=== Listed records ===

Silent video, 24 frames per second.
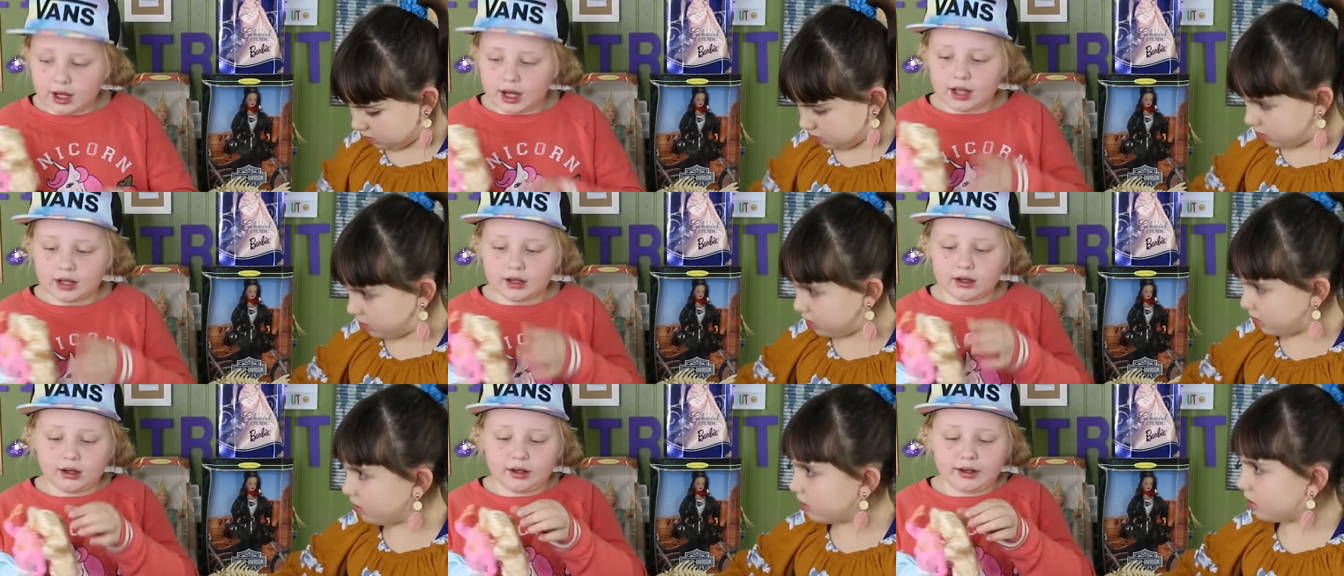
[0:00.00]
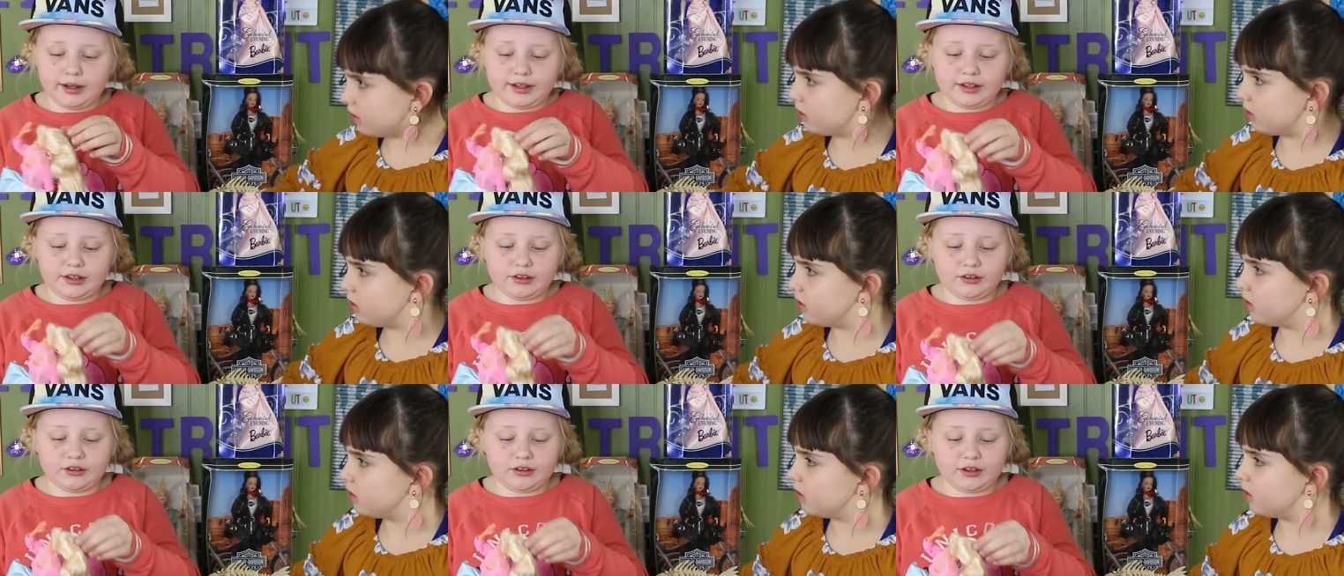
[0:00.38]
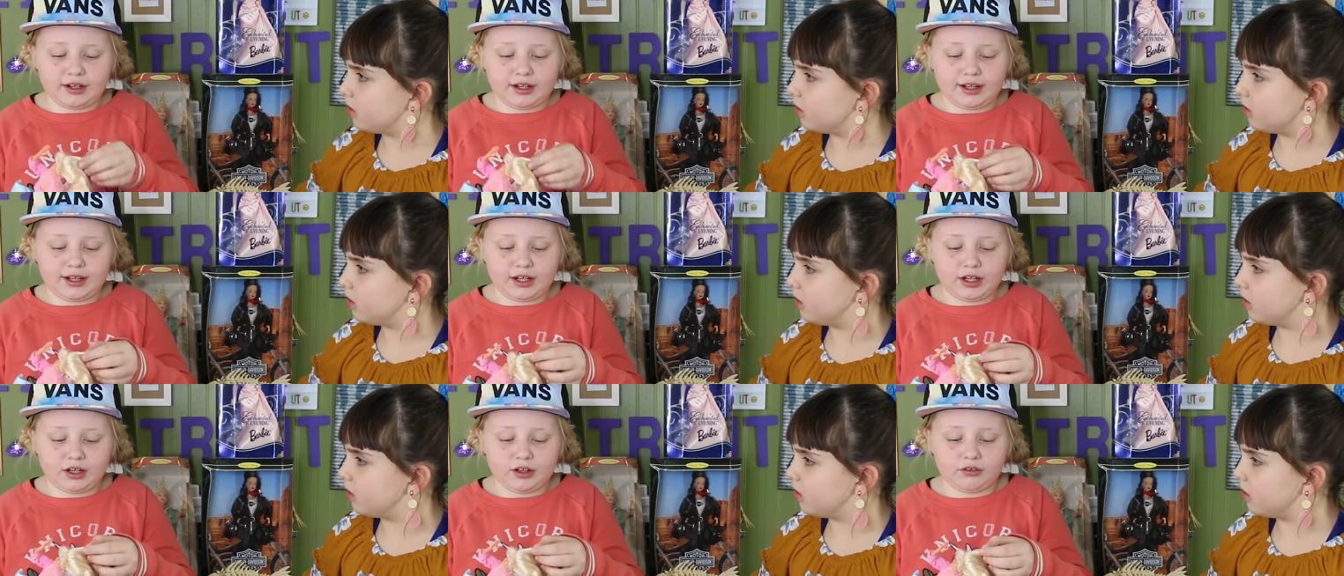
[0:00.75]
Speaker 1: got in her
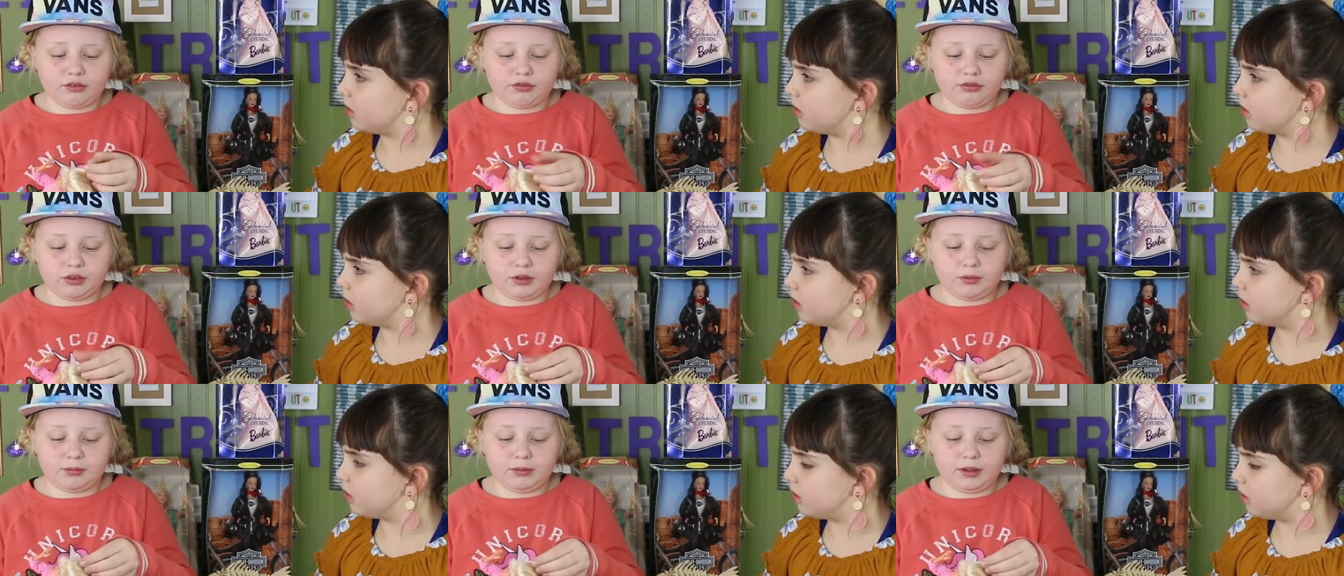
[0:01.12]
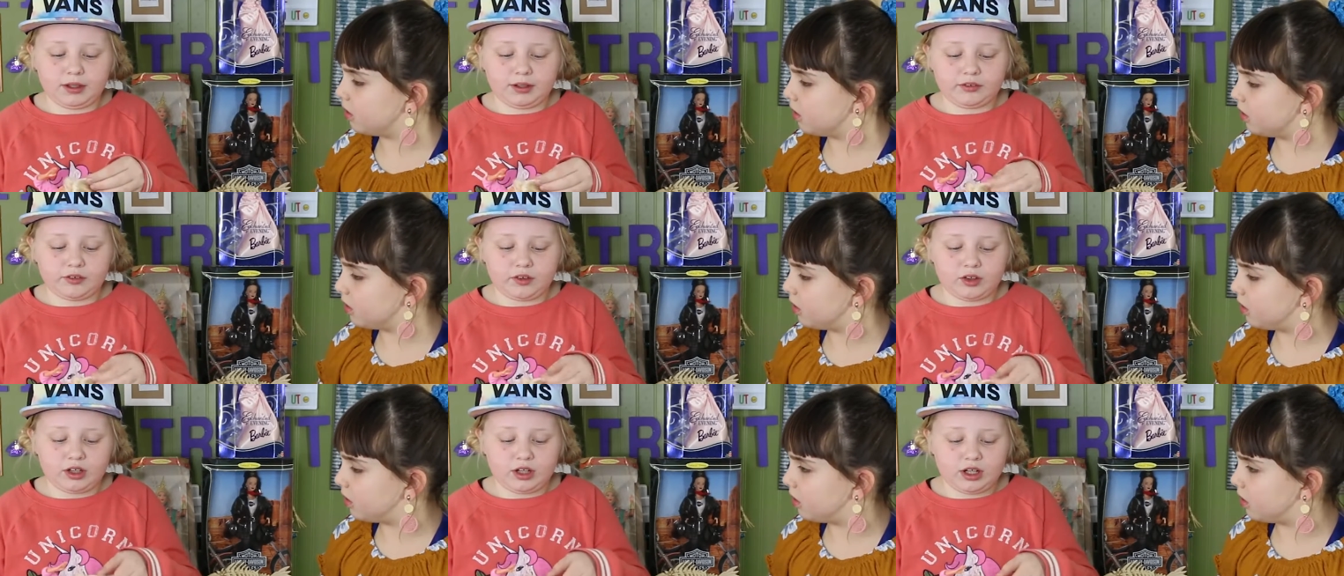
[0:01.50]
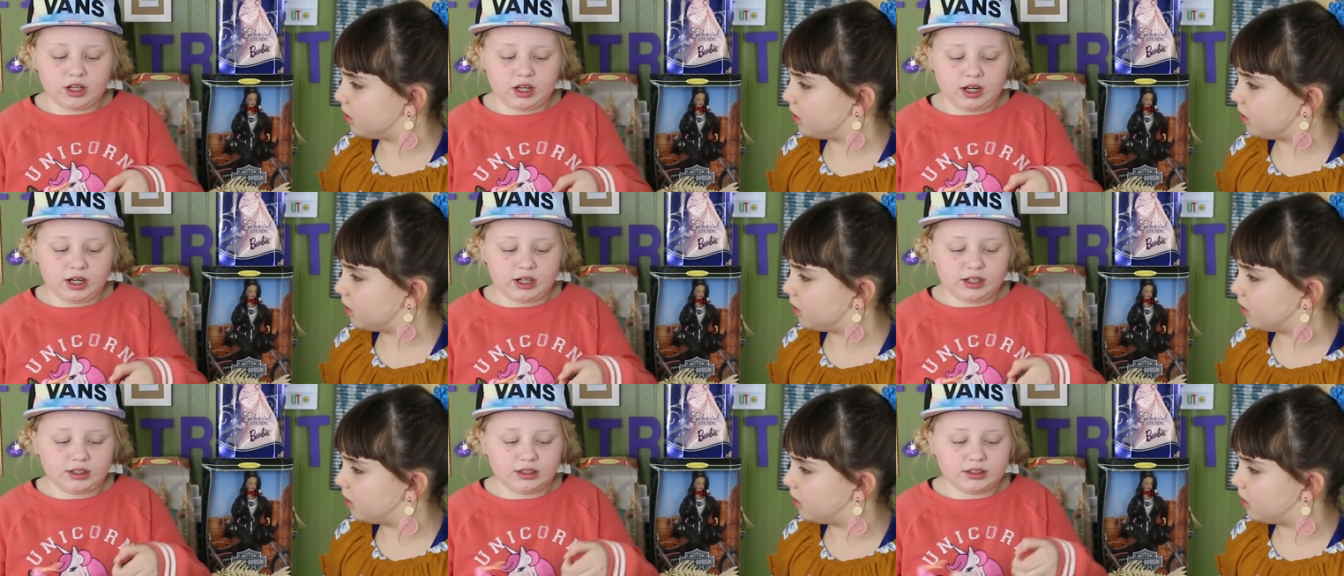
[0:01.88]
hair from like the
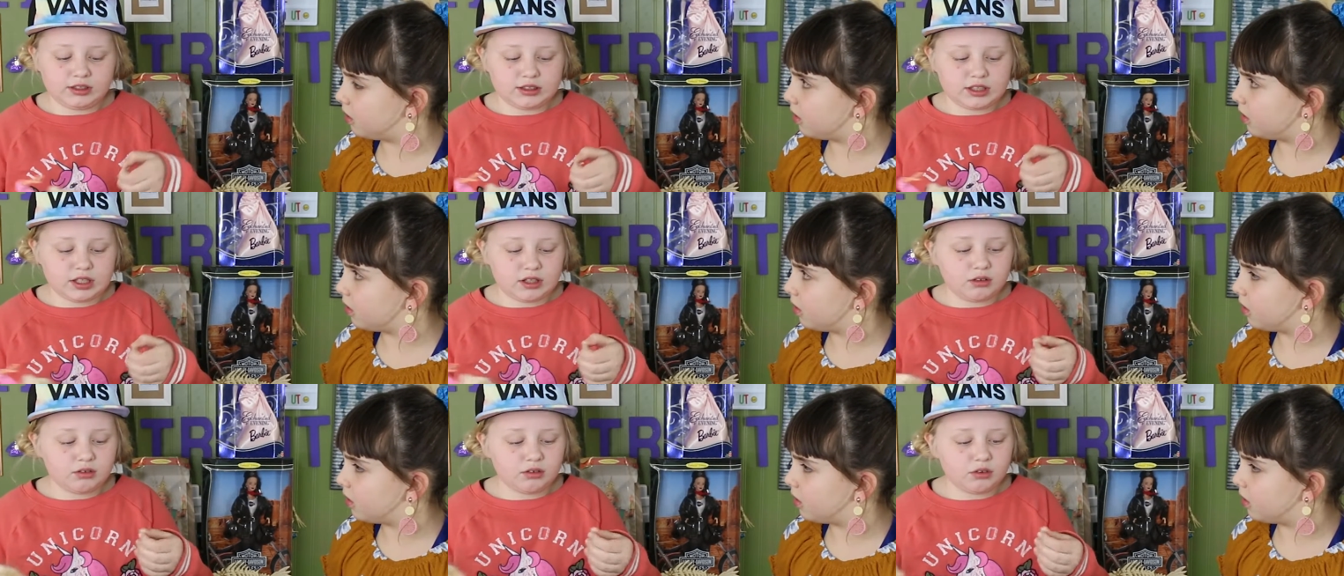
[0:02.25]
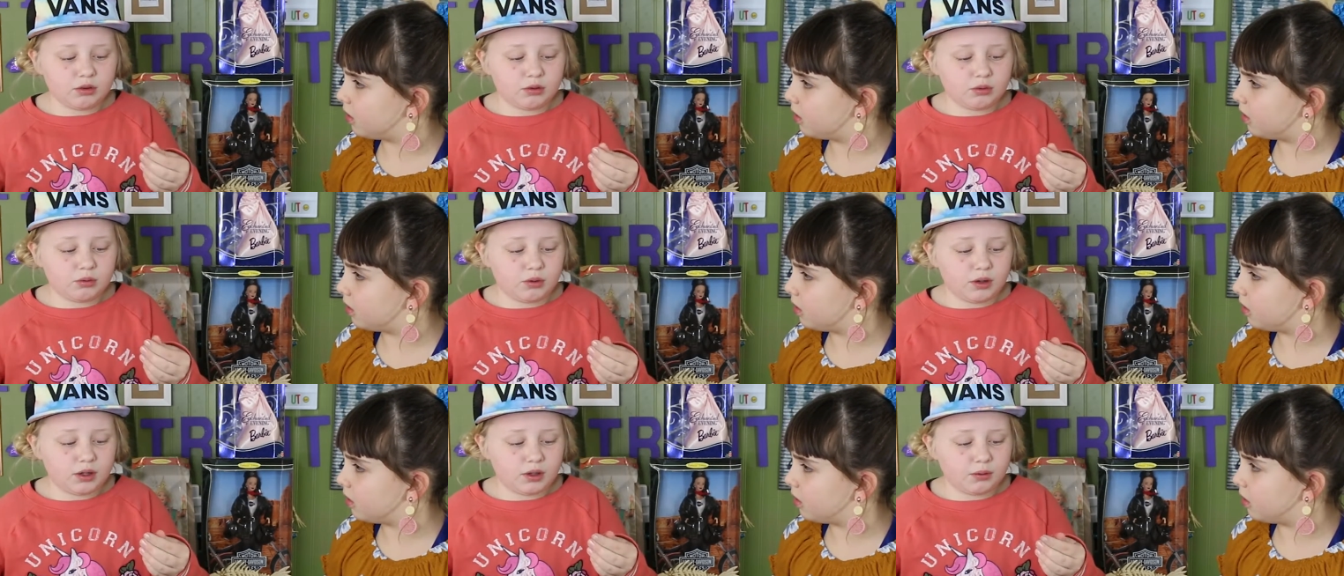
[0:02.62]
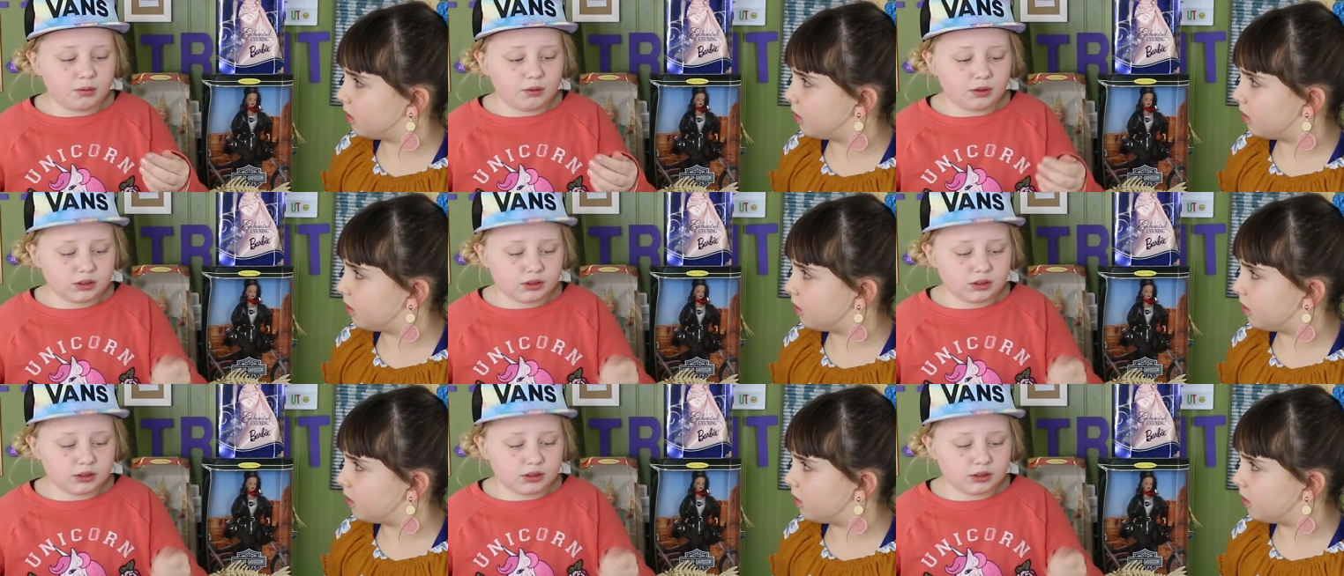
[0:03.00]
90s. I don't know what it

===

**What is expected**
Copy the data word for word. Pictures do not go in the copy.

**Exercise answer**
Silent video, 24 frames per second.
[0:00.00]
[0:00.38]
[0:00.75]
Speaker 1: got in her
[0:01.12]
[0:01.50]
[0:01.88]
hair from like the
[0:02.25]
[0:02.62]
[0:03.00]
90s. I don't know what it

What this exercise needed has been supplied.